Last January, Han Kang’s The Vegetarian was published in English garnering critical acclaim from the broadsheet press and bloggers alike, including this one: I included it in my Books of 2015 list. The tale of a woman who became a vegetarian despite cultural stigma leading to the breakdown of her marriage and family relations before the deterioration of her mental and physical self, it’s an unusual book and one which images from linger long after reading.

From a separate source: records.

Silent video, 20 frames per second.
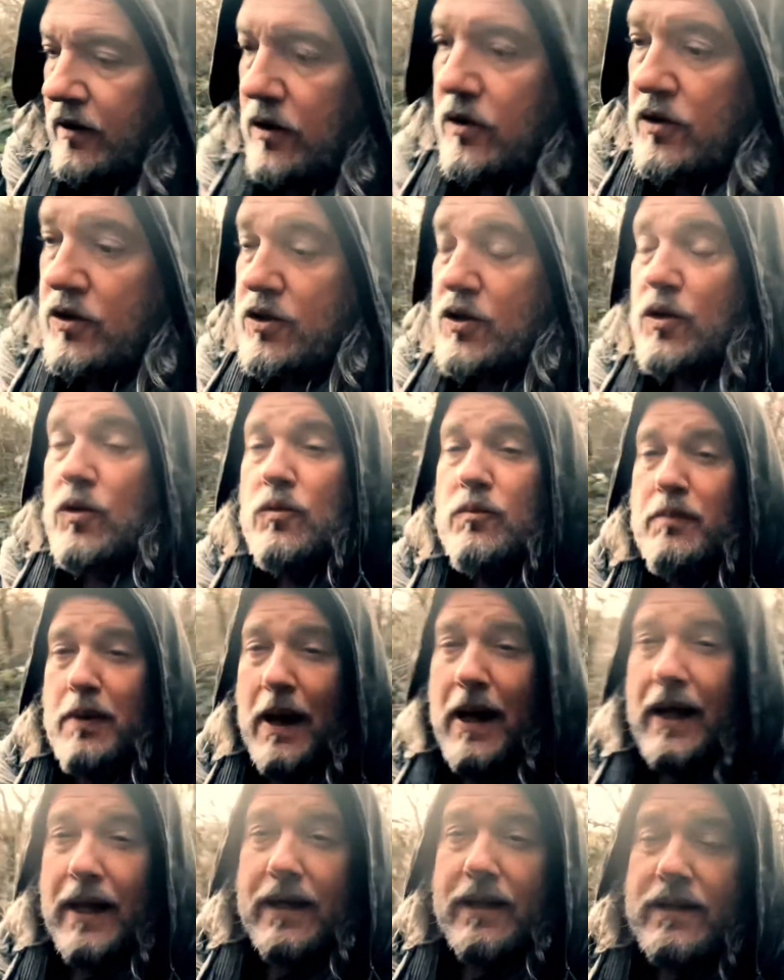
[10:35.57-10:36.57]
do
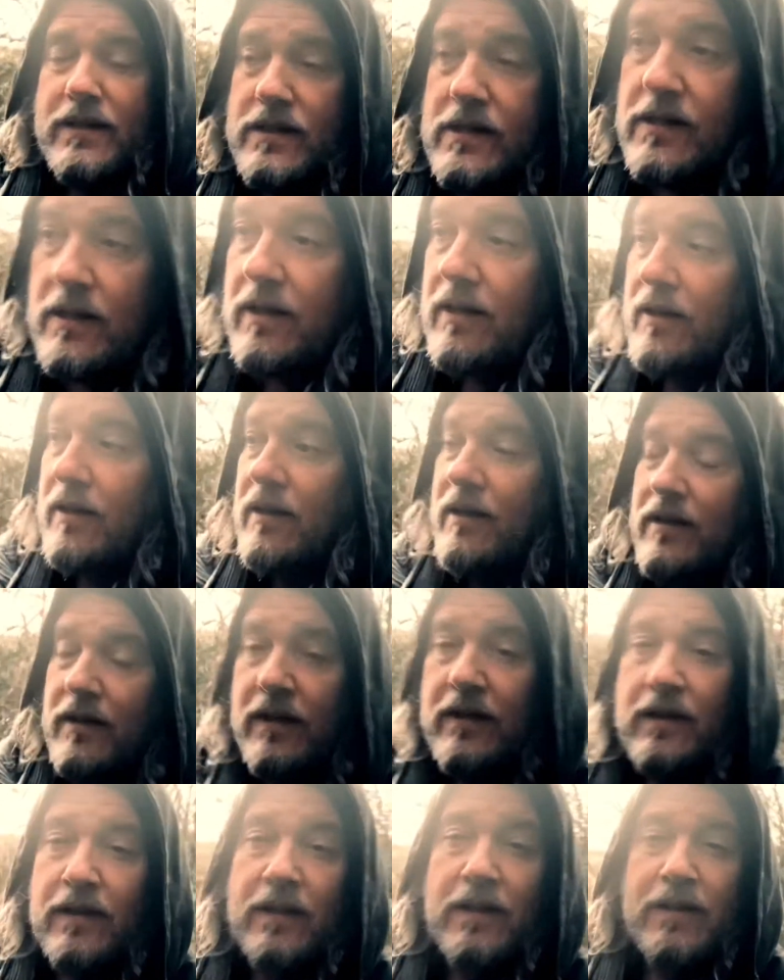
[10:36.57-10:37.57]
bears
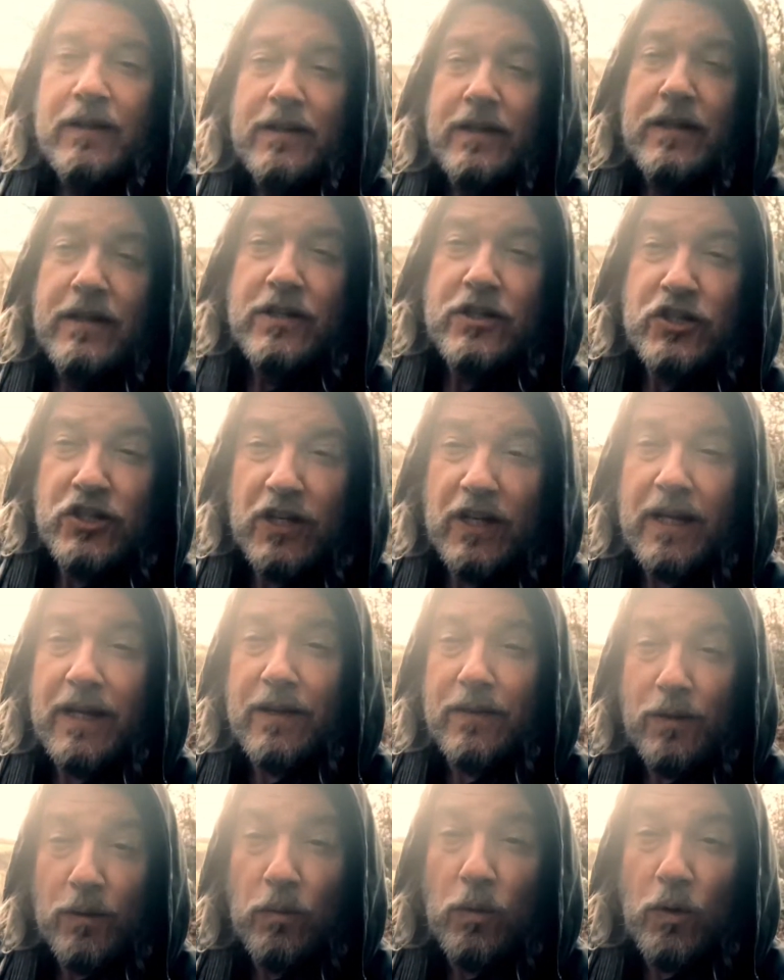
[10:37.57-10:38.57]
shit in
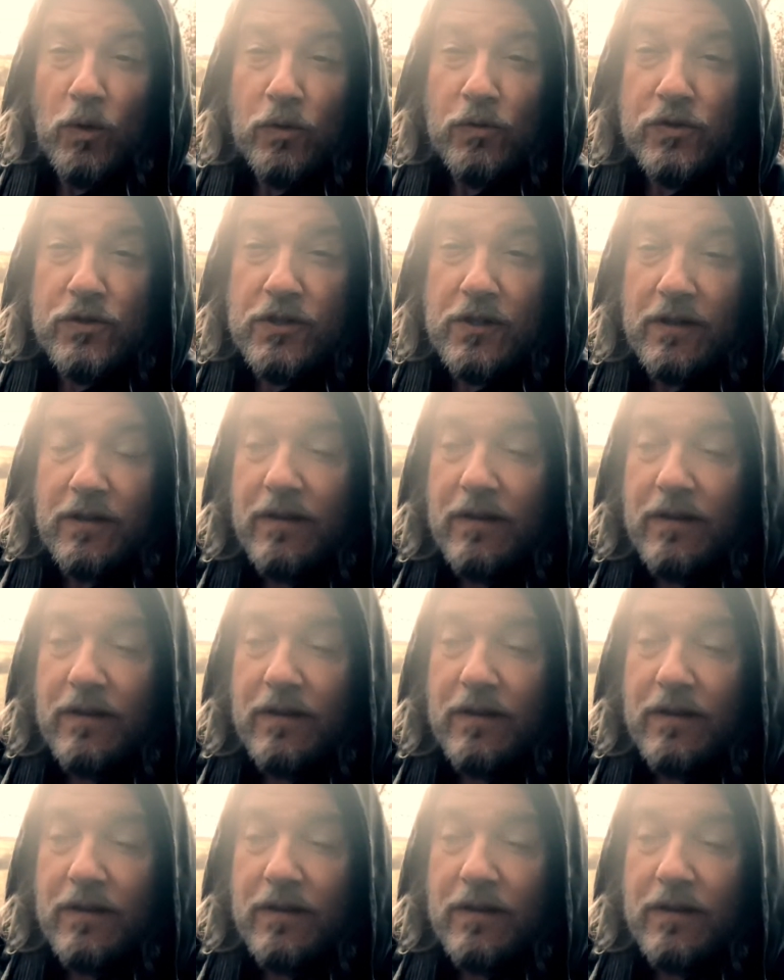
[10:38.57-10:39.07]
the woods?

On the surface Human Acts appears to be more straightforward. It’s the story of the aftermath of the student uprising in Gwangju, South Korea in 1980. It begins with ‘The Boy’, Dong-Ho outside the municipal gymnasium. He’s listening to the memorial service for the bodies being brought to the gym for families to identify. After the service, he returns inside to continue helping those who arrive looking for missing friends and relatives. Kang makes this section all the more effective by narrating it in second person:
When you first saw her, she was still recognisably a smallish woman in her late teens or early twenties; now, her decomposing body has bloated to the size of a grown man. Every time you pull back the cloth for someone who has come to find a daughter or younger sister, the sheer rate of decomposition stuns you. Stab wounds slash down from her forehead to her left eye, her cheekbone to her jaw, her left breast to her armpit, gaping gashes where the raw flesh shows through. The right side of her skull has completely caved in, seemingly the work of a club, and the meat of her brain is visible.
We soon learn that Dong-Ho initially came to the gym to search for his own friend but ended up becoming part of the team on realising how chronically understaffed they were. By this point, all the morgues were full so the dead were being brought straight to the gym.
The second section moves to the voice of Dong-Ho’s friend, Jeong-dae:
Our bodies are piled on top of each other in the shape of a cross.
The body of a man I don’t know has been thrown across my stomach at a ninety-degree angle, face up, and on top of him a boy, older than me, tall enough that the crook of his knees press down onto my bare feet. The boy’s hair brushed my face. I was able to see all of that because I was still stuck fast to my body then.
His soul starts to leave his body as it begins to rot, eventually leaving it altogether when soldiers return and set fire to the pile of corpses. It’s a section that sounds like it shouldn’t work but it’s deeply affecting. Kang contrasts Jeong-dae’s descriptions of the pile of bodies and its surroundings with memories of his sister whom he also knows is dead.
The novel progresses through sections told by an editor in 1985, a prisoner in 1990, a factory girl in 2002, Dong-Ho’s mother in 2010 and ‘the writer’ in 2013. Through them the events of the uprising and its brutal suppression are shown. Dong-Ho’s personal story is central to Kang’s narrative; as it unravels, some shocking betrayals are revealed. What also connects these strands is the violence of the state. The editor, who is Kim Eun-sook, the woman who convinced Dong-ho to stay and help in the municipal gymnasium, tells her part of the story through the seven slaps she was given by an interrogator. Kang subjects the reader to this violence suddenly. It’s repeatedly shocking, not only due to the brutality of it but also because of the way in which it’s juxtaposed with calmer passages.
It’s difficult to comment on a translation when you don’t speak the original language but what’s clear is that Smith has made each voice consistently distinct, a challenging task for any writer without the addition of faithfully translating another’s words. The prose is sharp, brutal and affecting.
What Human Acts has in common with The Vegetarian is a similarity in structure, a story told from multiple points of view, and Kang’s offbeat way of viewing the world: she comes at this story from unusual perspectives and it’s all the better for it. Human Acts is a triumph.
If you’re in London next week, Han Kang is making two appearances. The first is at the Free Word Centre on Monday 11th where she’ll be interviewed by Susie Orbach. The second is at Foyles Charing Cross Road where she’ll be interviewed by Philippe Sands. If you can’t make either, I’ll be at the latter and will be blogging about the event afterwards.
Thanks to Deborah Smith for the review copy.